作者
Jaime Luna,Jérémy Jost,Mouhamadou Diagana,Leila Ait Aissa,Mériem Tazir,Lamia Ali Pacha,Imen Kacem,Riadh Gouider,Franclo Henning,Anna Modji Basse,Ousmane H. Cissé,A Balogou,Damelan Kombaté,Mendinatou Agbétou,Dismand Houinato,Dieu Donné Gnonlonfoun,Athanase Millogo,Thierry Agba,Mouftao Belo,Noudy Sengxeu,Bello Hamidou,Pierre‐Marie Preux,Marin Benoît,Philippe Couratier
摘要
Objective: To assess the availability of health workers and medications for clinical management of amyotrophic lateral sclerosis (ALS) in African hospital centers. Availability and affordability analyses of disease-modifying treatments were performed. Methods: A multicenter observational study involving African hospitals was conducted.

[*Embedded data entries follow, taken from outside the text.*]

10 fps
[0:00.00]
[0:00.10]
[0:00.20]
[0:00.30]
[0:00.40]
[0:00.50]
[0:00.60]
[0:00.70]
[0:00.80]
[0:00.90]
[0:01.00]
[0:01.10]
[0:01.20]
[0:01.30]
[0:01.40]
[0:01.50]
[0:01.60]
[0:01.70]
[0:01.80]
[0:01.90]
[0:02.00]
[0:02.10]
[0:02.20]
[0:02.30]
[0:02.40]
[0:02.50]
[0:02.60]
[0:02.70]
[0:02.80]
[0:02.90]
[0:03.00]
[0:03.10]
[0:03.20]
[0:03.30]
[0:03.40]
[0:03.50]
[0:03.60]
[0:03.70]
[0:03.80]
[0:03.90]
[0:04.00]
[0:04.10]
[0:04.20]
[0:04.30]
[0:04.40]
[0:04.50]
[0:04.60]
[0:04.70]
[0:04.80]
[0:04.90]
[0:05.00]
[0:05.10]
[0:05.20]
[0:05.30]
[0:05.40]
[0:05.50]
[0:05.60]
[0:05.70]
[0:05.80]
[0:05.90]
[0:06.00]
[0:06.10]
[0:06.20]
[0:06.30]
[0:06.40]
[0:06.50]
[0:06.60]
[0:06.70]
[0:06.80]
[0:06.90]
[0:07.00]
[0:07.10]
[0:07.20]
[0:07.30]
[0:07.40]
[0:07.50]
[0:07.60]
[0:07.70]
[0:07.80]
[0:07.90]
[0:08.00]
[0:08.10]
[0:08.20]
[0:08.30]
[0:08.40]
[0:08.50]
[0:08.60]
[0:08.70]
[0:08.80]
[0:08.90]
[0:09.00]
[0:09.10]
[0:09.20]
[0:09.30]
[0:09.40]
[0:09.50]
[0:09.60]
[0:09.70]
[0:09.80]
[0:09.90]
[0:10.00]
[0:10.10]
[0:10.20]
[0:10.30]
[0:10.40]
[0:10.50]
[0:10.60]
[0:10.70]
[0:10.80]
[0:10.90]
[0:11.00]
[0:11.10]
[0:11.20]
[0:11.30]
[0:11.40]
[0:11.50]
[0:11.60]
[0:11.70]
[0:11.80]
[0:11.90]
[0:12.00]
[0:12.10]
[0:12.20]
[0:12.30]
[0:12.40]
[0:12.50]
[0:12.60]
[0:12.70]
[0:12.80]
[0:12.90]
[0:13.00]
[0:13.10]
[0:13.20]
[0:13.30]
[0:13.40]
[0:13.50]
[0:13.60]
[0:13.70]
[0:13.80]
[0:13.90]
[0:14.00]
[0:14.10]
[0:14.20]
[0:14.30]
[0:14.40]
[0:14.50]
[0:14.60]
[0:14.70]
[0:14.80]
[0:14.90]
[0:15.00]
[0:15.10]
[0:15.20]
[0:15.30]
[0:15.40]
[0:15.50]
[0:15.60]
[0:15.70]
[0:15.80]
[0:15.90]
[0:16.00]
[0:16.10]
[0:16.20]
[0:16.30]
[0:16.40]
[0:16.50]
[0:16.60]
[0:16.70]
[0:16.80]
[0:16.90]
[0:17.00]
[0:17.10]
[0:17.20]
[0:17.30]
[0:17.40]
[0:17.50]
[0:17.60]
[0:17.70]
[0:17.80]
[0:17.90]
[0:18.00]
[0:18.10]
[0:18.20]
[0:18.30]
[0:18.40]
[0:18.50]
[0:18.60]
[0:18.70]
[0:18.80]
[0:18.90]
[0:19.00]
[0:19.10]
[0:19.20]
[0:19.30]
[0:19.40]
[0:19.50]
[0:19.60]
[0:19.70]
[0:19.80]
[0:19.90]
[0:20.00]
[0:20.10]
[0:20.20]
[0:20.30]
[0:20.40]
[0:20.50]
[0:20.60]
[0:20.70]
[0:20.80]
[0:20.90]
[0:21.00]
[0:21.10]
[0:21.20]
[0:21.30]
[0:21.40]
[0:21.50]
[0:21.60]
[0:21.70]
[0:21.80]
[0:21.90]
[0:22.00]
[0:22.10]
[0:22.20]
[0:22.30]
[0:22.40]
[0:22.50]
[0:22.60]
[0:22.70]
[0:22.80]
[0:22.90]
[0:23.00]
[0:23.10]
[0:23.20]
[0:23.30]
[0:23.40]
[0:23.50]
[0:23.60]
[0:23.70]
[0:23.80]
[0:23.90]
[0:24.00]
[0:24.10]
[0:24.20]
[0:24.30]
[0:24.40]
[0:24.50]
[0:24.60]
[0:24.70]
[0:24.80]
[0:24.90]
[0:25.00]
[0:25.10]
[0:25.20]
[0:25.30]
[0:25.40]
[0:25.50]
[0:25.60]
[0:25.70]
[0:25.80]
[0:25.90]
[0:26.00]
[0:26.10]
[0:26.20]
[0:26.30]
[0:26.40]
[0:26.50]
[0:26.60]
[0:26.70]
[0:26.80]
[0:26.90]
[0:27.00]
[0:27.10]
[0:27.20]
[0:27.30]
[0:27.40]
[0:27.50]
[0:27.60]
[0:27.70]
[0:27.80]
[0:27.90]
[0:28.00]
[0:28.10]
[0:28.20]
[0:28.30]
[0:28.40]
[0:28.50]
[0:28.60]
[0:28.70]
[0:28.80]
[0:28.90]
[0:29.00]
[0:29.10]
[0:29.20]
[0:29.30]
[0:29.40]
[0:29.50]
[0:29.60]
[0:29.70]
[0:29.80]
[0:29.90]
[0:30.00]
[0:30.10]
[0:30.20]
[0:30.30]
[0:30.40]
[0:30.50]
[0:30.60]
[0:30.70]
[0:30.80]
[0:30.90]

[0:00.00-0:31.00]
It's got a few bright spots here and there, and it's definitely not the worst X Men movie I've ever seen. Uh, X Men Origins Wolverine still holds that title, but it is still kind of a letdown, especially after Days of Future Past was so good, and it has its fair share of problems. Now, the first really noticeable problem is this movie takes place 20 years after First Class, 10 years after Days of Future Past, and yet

A standard questionnaire was developed based on the European Federation of the Neurological Societies (EFNS) guidelines. We collected data on multidisciplinary care and availability of medicines. The availability and affordability were evaluated according to the WHO guidelines. Results: Nine hospital centers from eight African countries participated. We observed a low degree of implementation of multidisciplinary care in ALS management. Riluzole was only available in centers from South Africa, Senegal, Tunisia, and Togo. This treatment was unaffordable and the adjusted price was highly variable among countries. The cost of riluzole was partly or fully covered by patients, which implies a substantial economic burden. Conclusion: Our findings strengthen the need to promote multidisciplinary care in the clinical management of ALS in Africa. Disease-modifying medication should be both available and affordable. Local and international collaboration is needed to improve ALS health care access in Africa.